* Action item
The entries shown below are to be printed in full, unaltered.

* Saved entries
- - - -

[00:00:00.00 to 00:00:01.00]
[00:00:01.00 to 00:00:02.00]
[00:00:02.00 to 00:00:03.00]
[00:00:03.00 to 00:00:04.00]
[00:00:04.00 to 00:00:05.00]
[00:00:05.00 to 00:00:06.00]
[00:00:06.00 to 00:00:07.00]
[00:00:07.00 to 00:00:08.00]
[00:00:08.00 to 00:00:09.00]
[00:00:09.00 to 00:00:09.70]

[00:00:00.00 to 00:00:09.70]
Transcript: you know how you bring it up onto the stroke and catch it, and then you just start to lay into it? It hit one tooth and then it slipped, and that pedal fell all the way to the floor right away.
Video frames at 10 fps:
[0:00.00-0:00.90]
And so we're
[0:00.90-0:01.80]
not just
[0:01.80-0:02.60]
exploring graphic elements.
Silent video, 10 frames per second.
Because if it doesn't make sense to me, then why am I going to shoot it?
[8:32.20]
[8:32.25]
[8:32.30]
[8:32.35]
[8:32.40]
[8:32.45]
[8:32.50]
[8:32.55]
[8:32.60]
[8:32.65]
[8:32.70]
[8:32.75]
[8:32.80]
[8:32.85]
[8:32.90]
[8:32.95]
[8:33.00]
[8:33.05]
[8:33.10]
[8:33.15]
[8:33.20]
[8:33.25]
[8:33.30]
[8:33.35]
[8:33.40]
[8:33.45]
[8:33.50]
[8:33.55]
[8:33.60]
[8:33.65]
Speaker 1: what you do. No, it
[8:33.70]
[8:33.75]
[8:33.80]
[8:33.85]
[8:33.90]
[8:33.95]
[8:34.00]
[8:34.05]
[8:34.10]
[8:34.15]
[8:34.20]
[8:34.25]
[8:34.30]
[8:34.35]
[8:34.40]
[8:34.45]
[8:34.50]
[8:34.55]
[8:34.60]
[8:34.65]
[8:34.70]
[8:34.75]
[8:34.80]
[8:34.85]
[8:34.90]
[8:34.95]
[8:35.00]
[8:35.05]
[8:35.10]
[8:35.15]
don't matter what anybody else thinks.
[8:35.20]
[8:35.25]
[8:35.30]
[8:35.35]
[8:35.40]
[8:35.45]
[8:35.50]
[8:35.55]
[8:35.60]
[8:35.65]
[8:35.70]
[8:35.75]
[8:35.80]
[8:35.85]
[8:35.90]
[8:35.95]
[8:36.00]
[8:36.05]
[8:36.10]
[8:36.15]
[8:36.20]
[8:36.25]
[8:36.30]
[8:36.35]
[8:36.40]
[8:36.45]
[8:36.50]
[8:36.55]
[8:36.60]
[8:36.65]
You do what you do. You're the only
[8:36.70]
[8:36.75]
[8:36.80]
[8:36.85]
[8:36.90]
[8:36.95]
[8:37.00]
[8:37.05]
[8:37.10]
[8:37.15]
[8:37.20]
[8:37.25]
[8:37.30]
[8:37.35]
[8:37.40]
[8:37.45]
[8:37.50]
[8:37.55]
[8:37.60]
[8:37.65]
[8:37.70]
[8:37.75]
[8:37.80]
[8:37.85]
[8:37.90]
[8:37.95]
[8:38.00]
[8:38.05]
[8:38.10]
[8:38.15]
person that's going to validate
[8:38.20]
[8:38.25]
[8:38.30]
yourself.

- - - -

* Exercise result
[00:00:00.00 to 00:00:01.00]
[00:00:01.00 to 00:00:02.00]
[00:00:02.00 to 00:00:03.00]
[00:00:03.00 to 00:00:04.00]
[00:00:04.00 to 00:00:05.00]
[00:00:05.00 to 00:00:06.00]
[00:00:06.00 to 00:00:07.00]
[00:00:07.00 to 00:00:08.00]
[00:00:08.00 to 00:00:09.00]
[00:00:09.00 to 00:00:09.70]

[00:00:00.00 to 00:00:09.70]
Transcript: you know how you bring it up onto the stroke and catch it, and then you just start to lay into it? It hit one tooth and then it slipped, and that pedal fell all the way to the floor right away.
Video frames at 10 fps:
[0:00.00-0:00.90]
And so we're
[0:00.90-0:01.80]
not just
[0:01.80-0:02.60]
exploring graphic elements.
Silent video, 10 frames per second.
Because if it doesn't make sense to me, then why am I going to shoot it?
[8:32.20]
[8:32.25]
[8:32.30]
[8:32.35]
[8:32.40]
[8:32.45]
[8:32.50]
[8:32.55]
[8:32.60]
[8:32.65]
[8:32.70]
[8:32.75]
[8:32.80]
[8:32.85]
[8:32.90]
[8:32.95]
[8:33.00]
[8:33.05]
[8:33.10]
[8:33.15]
[8:33.20]
[8:33.25]
[8:33.30]
[8:33.35]
[8:33.40]
[8:33.45]
[8:33.50]
[8:33.55]
[8:33.60]
[8:33.65]
Speaker 1: what you do. No, it
[8:33.70]
[8:33.75]
[8:33.80]
[8:33.85]
[8:33.90]
[8:33.95]
[8:34.00]
[8:34.05]
[8:34.10]
[8:34.15]
[8:34.20]
[8:34.25]
[8:34.30]
[8:34.35]
[8:34.40]
[8:34.45]
[8:34.50]
[8:34.55]
[8:34.60]
[8:34.65]
[8:34.70]
[8:34.75]
[8:34.80]
[8:34.85]
[8:34.90]
[8:34.95]
[8:35.00]
[8:35.05]
[8:35.10]
[8:35.15]
don't matter what anybody else thinks.
[8:35.20]
[8:35.25]
[8:35.30]
[8:35.35]
[8:35.40]
[8:35.45]
[8:35.50]
[8:35.55]
[8:35.60]
[8:35.65]
[8:35.70]
[8:35.75]
[8:35.80]
[8:35.85]
[8:35.90]
[8:35.95]
[8:36.00]
[8:36.05]
[8:36.10]
[8:36.15]
[8:36.20]
[8:36.25]
[8:36.30]
[8:36.35]
[8:36.40]
[8:36.45]
[8:36.50]
[8:36.55]
[8:36.60]
[8:36.65]
You do what you do. You're the only
[8:36.70]
[8:36.75]
[8:36.80]
[8:36.85]
[8:36.90]
[8:36.95]
[8:37.00]
[8:37.05]
[8:37.10]
[8:37.15]
[8:37.20]
[8:37.25]
[8:37.30]
[8:37.35]
[8:37.40]
[8:37.45]
[8:37.50]
[8:37.55]
[8:37.60]
[8:37.65]
[8:37.70]
[8:37.75]
[8:37.80]
[8:37.85]
[8:37.90]
[8:37.95]
[8:38.00]
[8:38.05]
[8:38.10]
[8:38.15]
person that's going to validate
[8:38.20]
[8:38.25]
[8:38.30]
yourself.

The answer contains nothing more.